Work required: With the images removed, write out each record exactly as given.

The input:
################

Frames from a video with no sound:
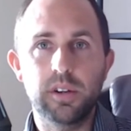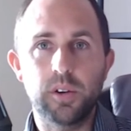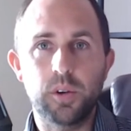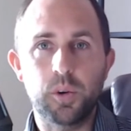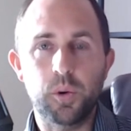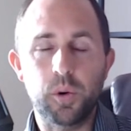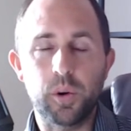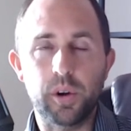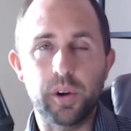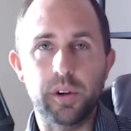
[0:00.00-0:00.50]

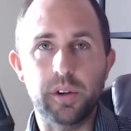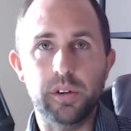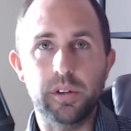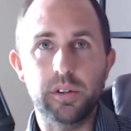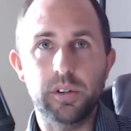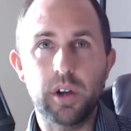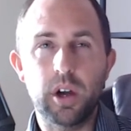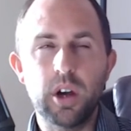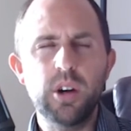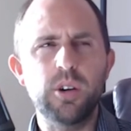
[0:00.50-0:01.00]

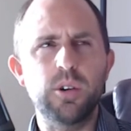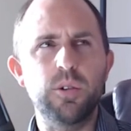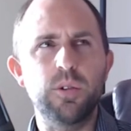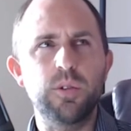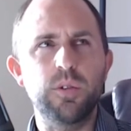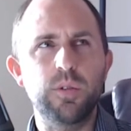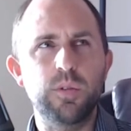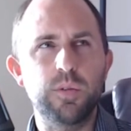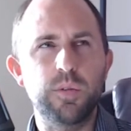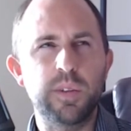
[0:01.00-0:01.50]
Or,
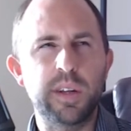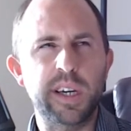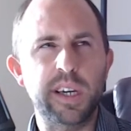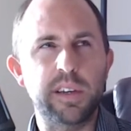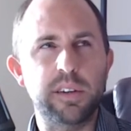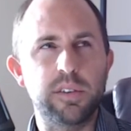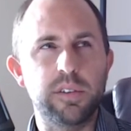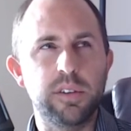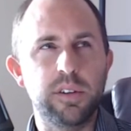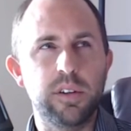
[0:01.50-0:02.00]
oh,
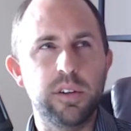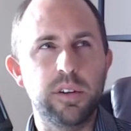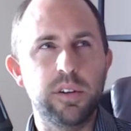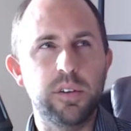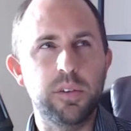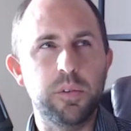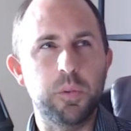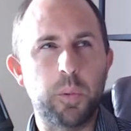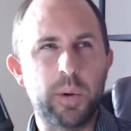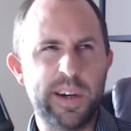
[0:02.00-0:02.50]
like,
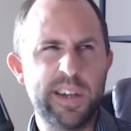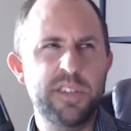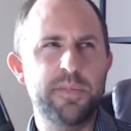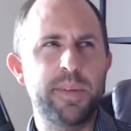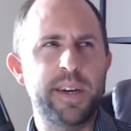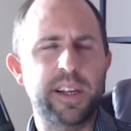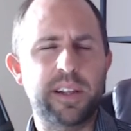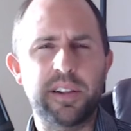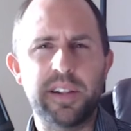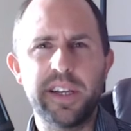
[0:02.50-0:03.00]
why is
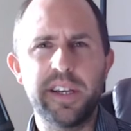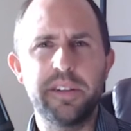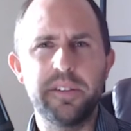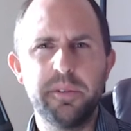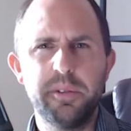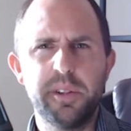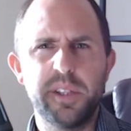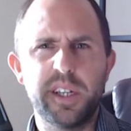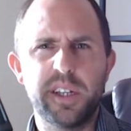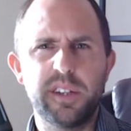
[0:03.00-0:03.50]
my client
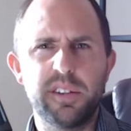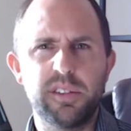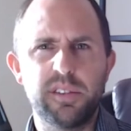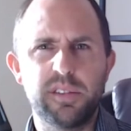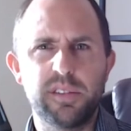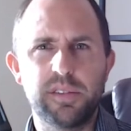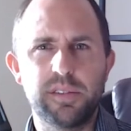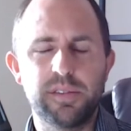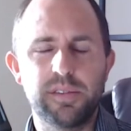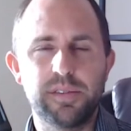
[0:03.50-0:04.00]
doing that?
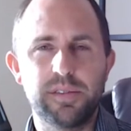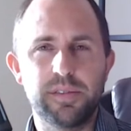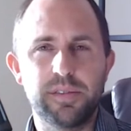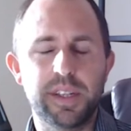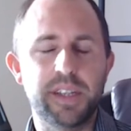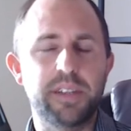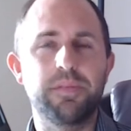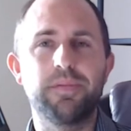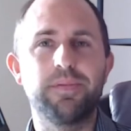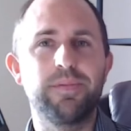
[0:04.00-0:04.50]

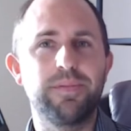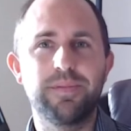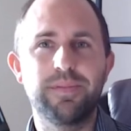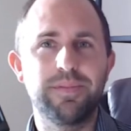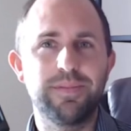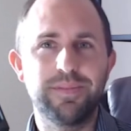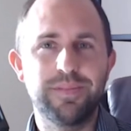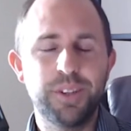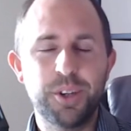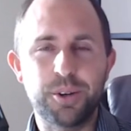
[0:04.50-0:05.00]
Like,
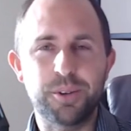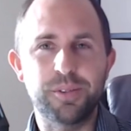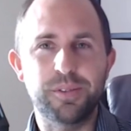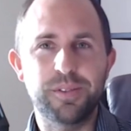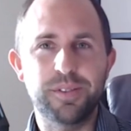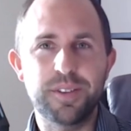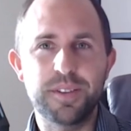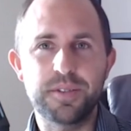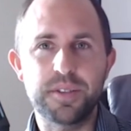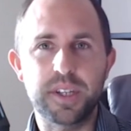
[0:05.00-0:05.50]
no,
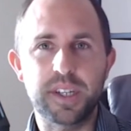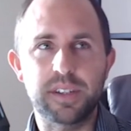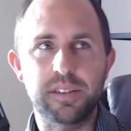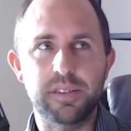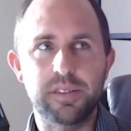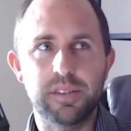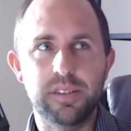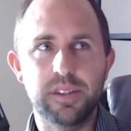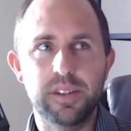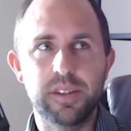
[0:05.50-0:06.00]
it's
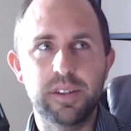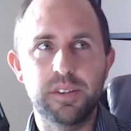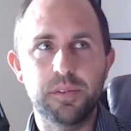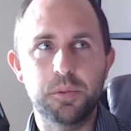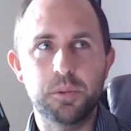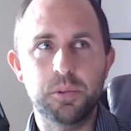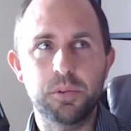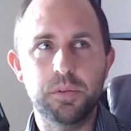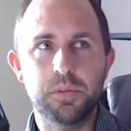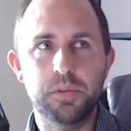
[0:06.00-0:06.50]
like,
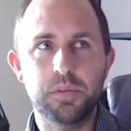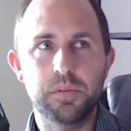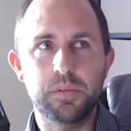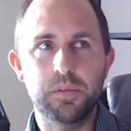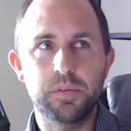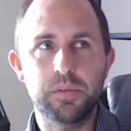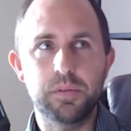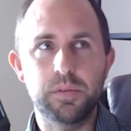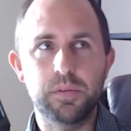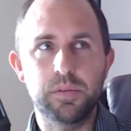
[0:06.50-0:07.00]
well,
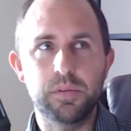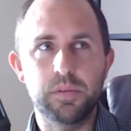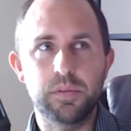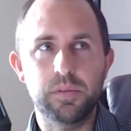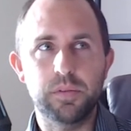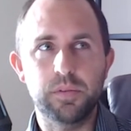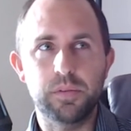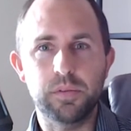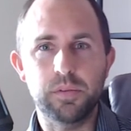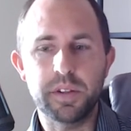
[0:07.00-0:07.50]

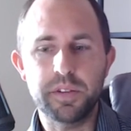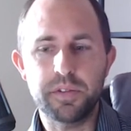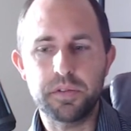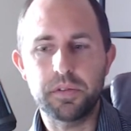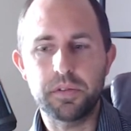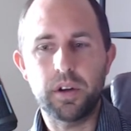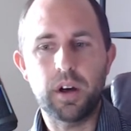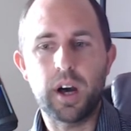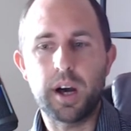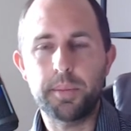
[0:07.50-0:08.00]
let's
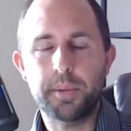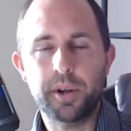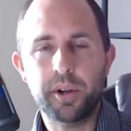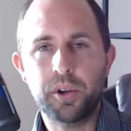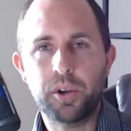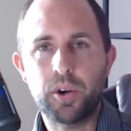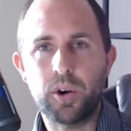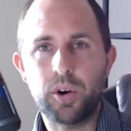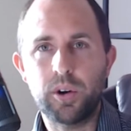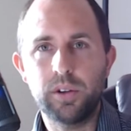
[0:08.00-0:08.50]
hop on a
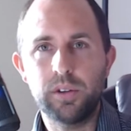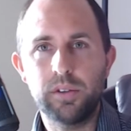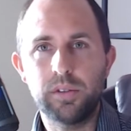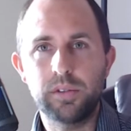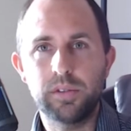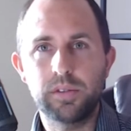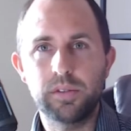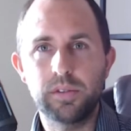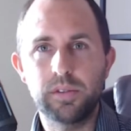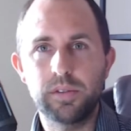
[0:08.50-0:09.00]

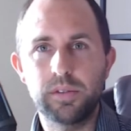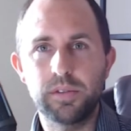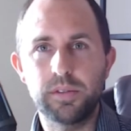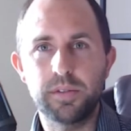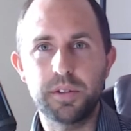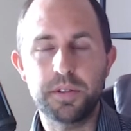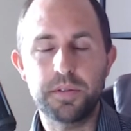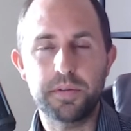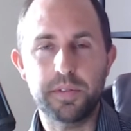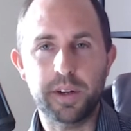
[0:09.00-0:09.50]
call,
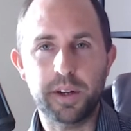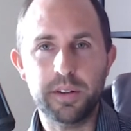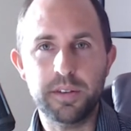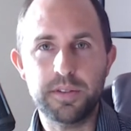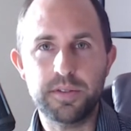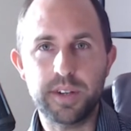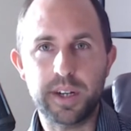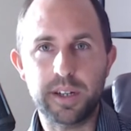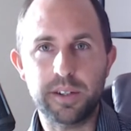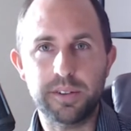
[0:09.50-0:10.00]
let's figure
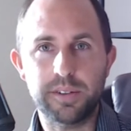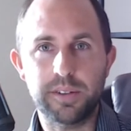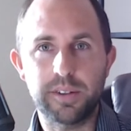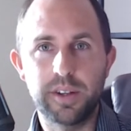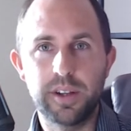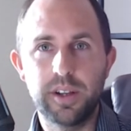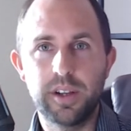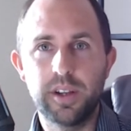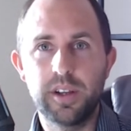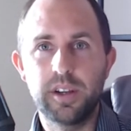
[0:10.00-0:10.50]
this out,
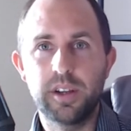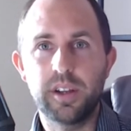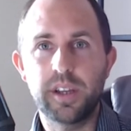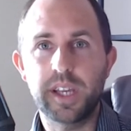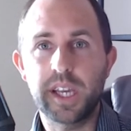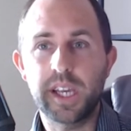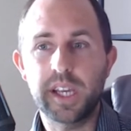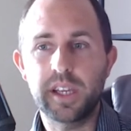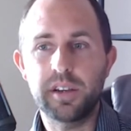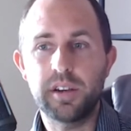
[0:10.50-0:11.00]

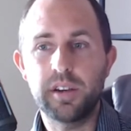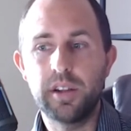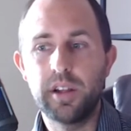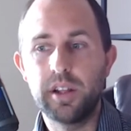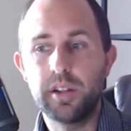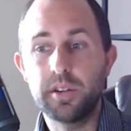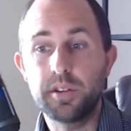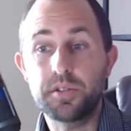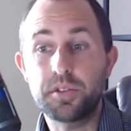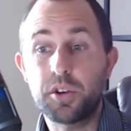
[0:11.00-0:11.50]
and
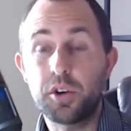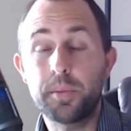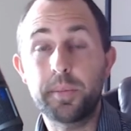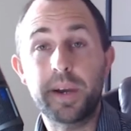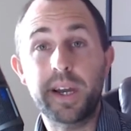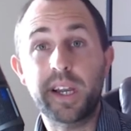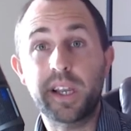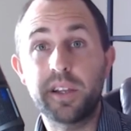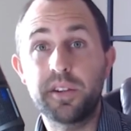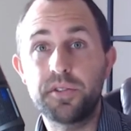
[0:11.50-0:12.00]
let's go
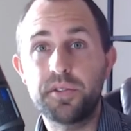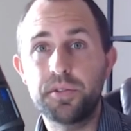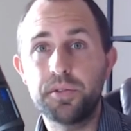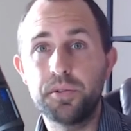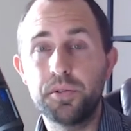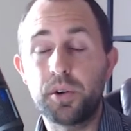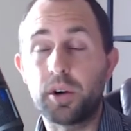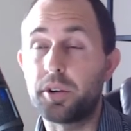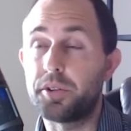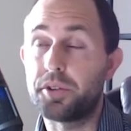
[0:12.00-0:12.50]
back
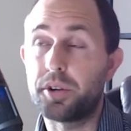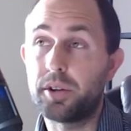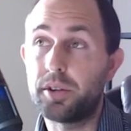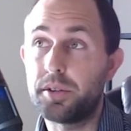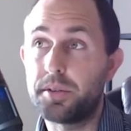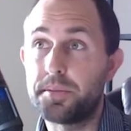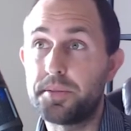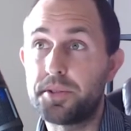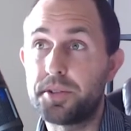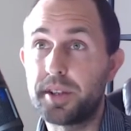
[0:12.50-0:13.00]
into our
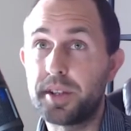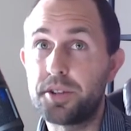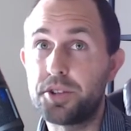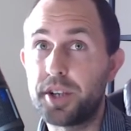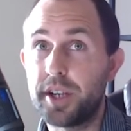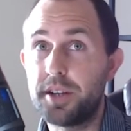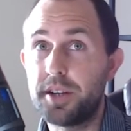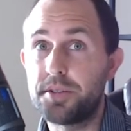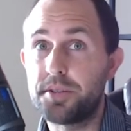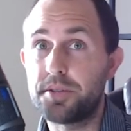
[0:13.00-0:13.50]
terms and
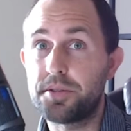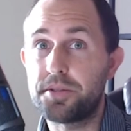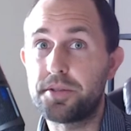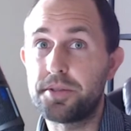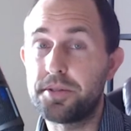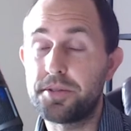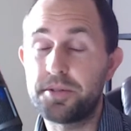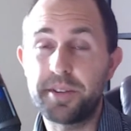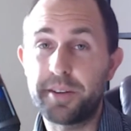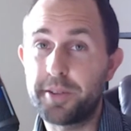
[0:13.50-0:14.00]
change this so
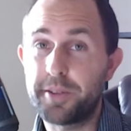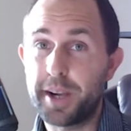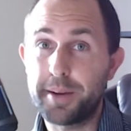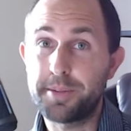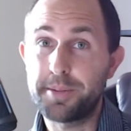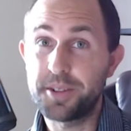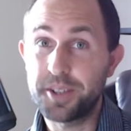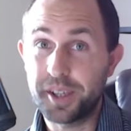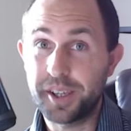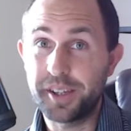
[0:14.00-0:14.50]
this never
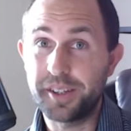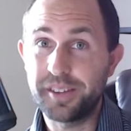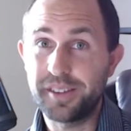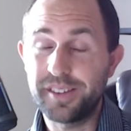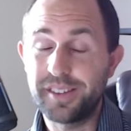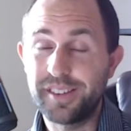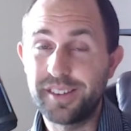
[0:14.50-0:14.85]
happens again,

################

Answer box:
Frames from a video with no sound:
[0:00.00-0:00.50]

[0:00.50-0:01.00]

[0:01.00-0:01.50]
Or,
[0:01.50-0:02.00]
oh,
[0:02.00-0:02.50]
like,
[0:02.50-0:03.00]
why is
[0:03.00-0:03.50]
my client
[0:03.50-0:04.00]
doing that?
[0:04.00-0:04.50]

[0:04.50-0:05.00]
Like,
[0:05.00-0:05.50]
no,
[0:05.50-0:06.00]
it's
[0:06.00-0:06.50]
like,
[0:06.50-0:07.00]
well,
[0:07.00-0:07.50]

[0:07.50-0:08.00]
let's
[0:08.00-0:08.50]
hop on a
[0:08.50-0:09.00]

[0:09.00-0:09.50]
call,
[0:09.50-0:10.00]
let's figure
[0:10.00-0:10.50]
this out,
[0:10.50-0:11.00]

[0:11.00-0:11.50]
and
[0:11.50-0:12.00]
let's go
[0:12.00-0:12.50]
back
[0:12.50-0:13.00]
into our
[0:13.00-0:13.50]
terms and
[0:13.50-0:14.00]
change this so
[0:14.00-0:14.50]
this never
[0:14.50-0:14.85]
happens again,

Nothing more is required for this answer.